What is required: I would like the entries transcribed word for word, please, with the pictures removed.

[Dataset records]

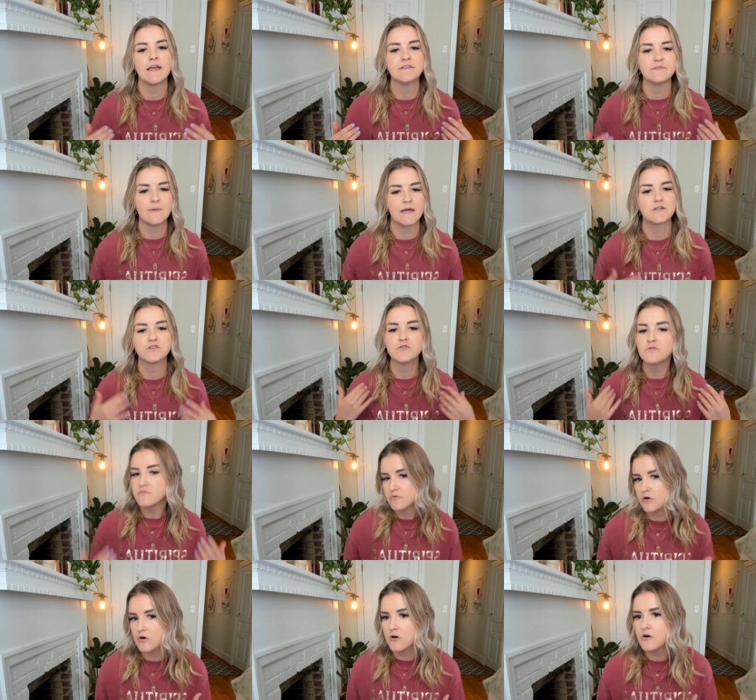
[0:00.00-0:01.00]
a special
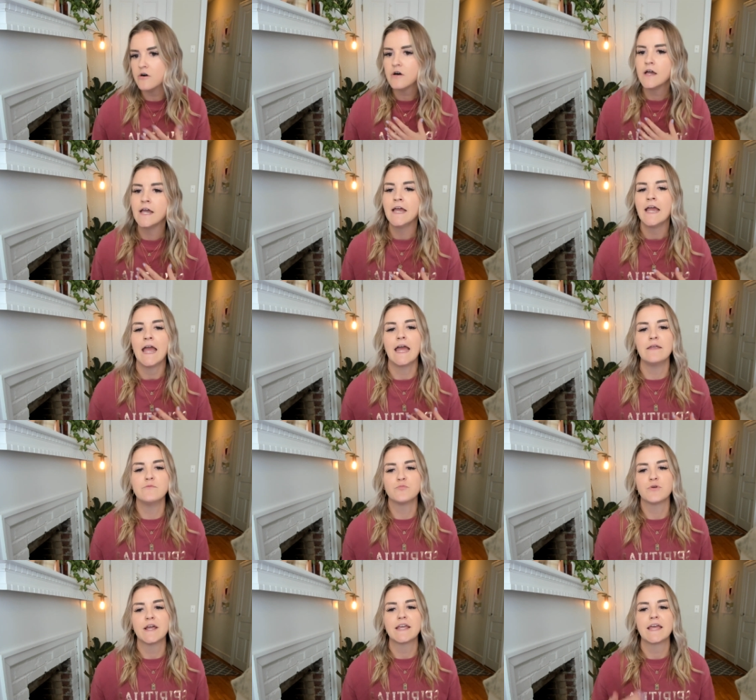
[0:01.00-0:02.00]
role in
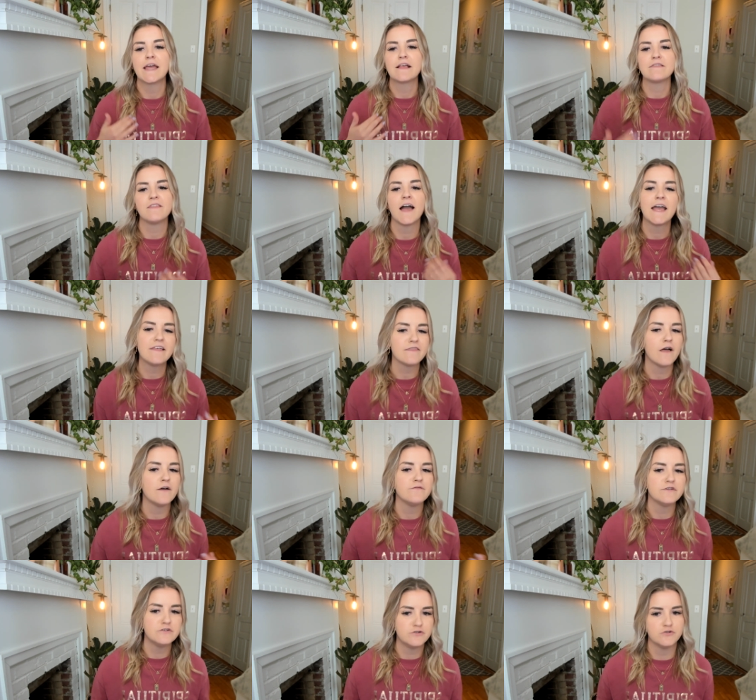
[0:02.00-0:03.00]
bringing light, love,
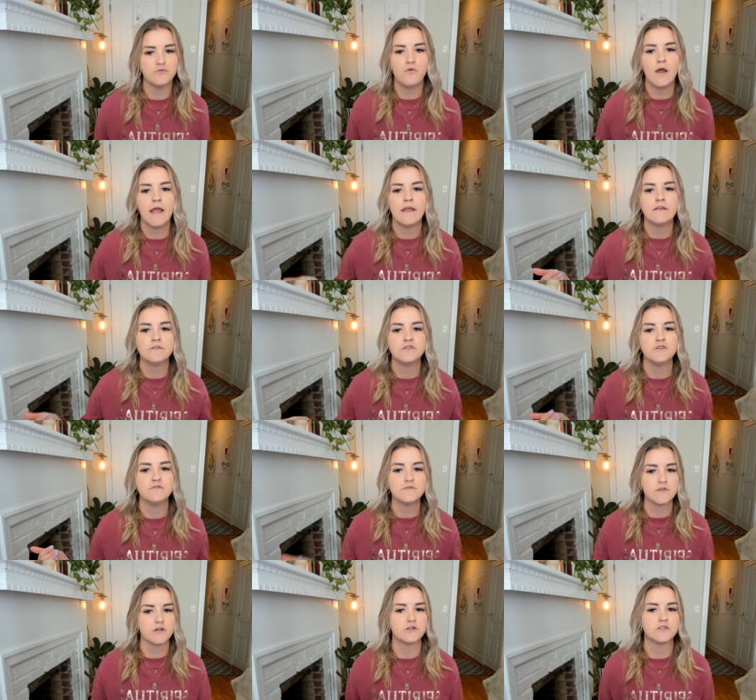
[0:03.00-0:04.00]
and joy to
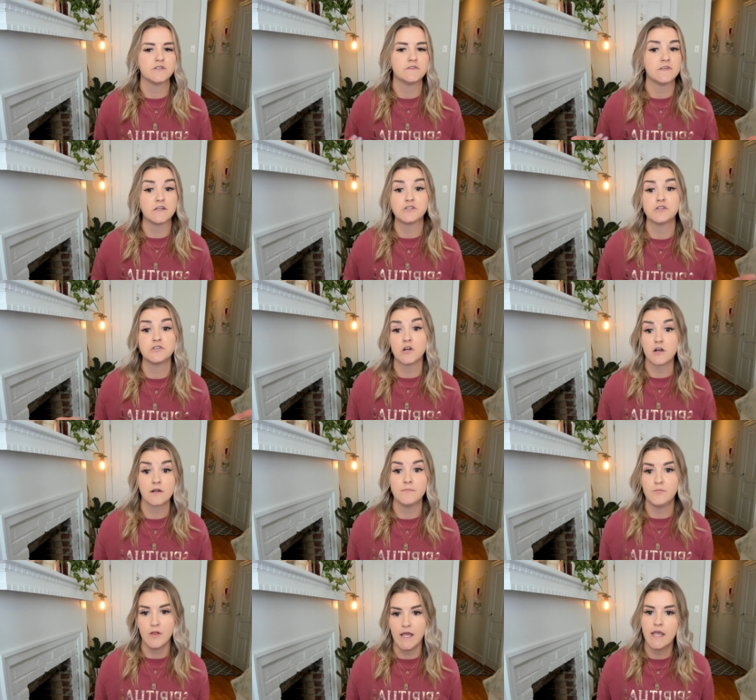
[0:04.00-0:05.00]
such, such a
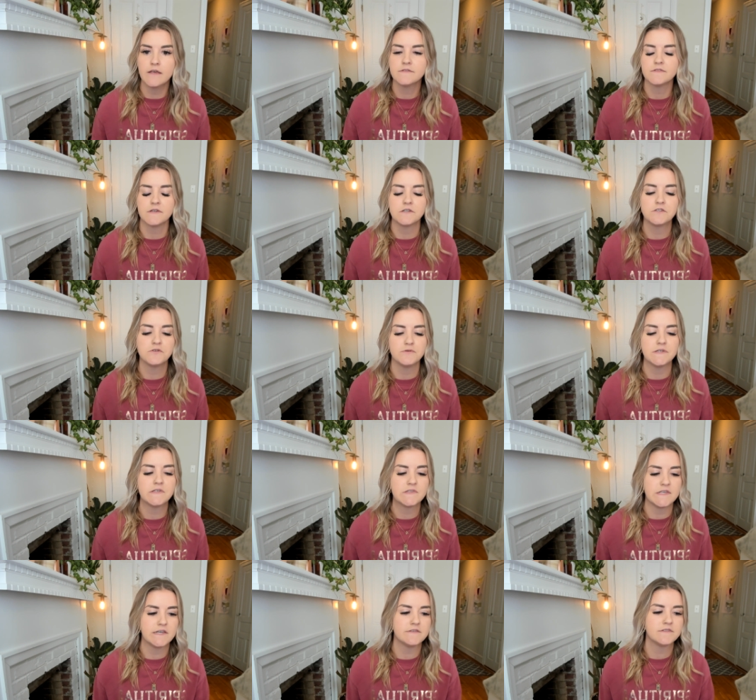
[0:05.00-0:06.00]
dark place and to
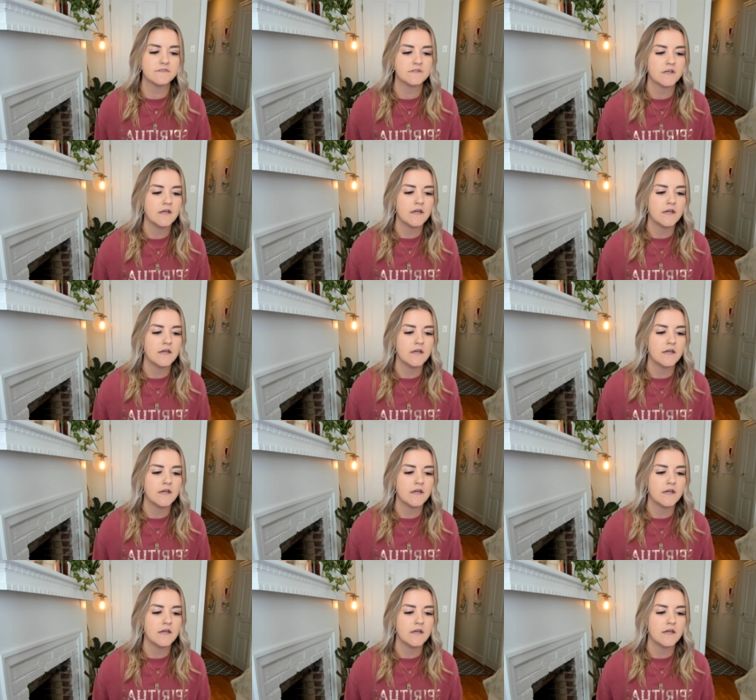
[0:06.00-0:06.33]
assist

[/Dataset records]

Task answer:
[0:00.00-0:01.00]
a special
[0:01.00-0:02.00]
role in
[0:02.00-0:03.00]
bringing light, love,
[0:03.00-0:04.00]
and joy to
[0:04.00-0:05.00]
such, such a
[0:05.00-0:06.00]
dark place and to
[0:06.00-0:06.33]
assist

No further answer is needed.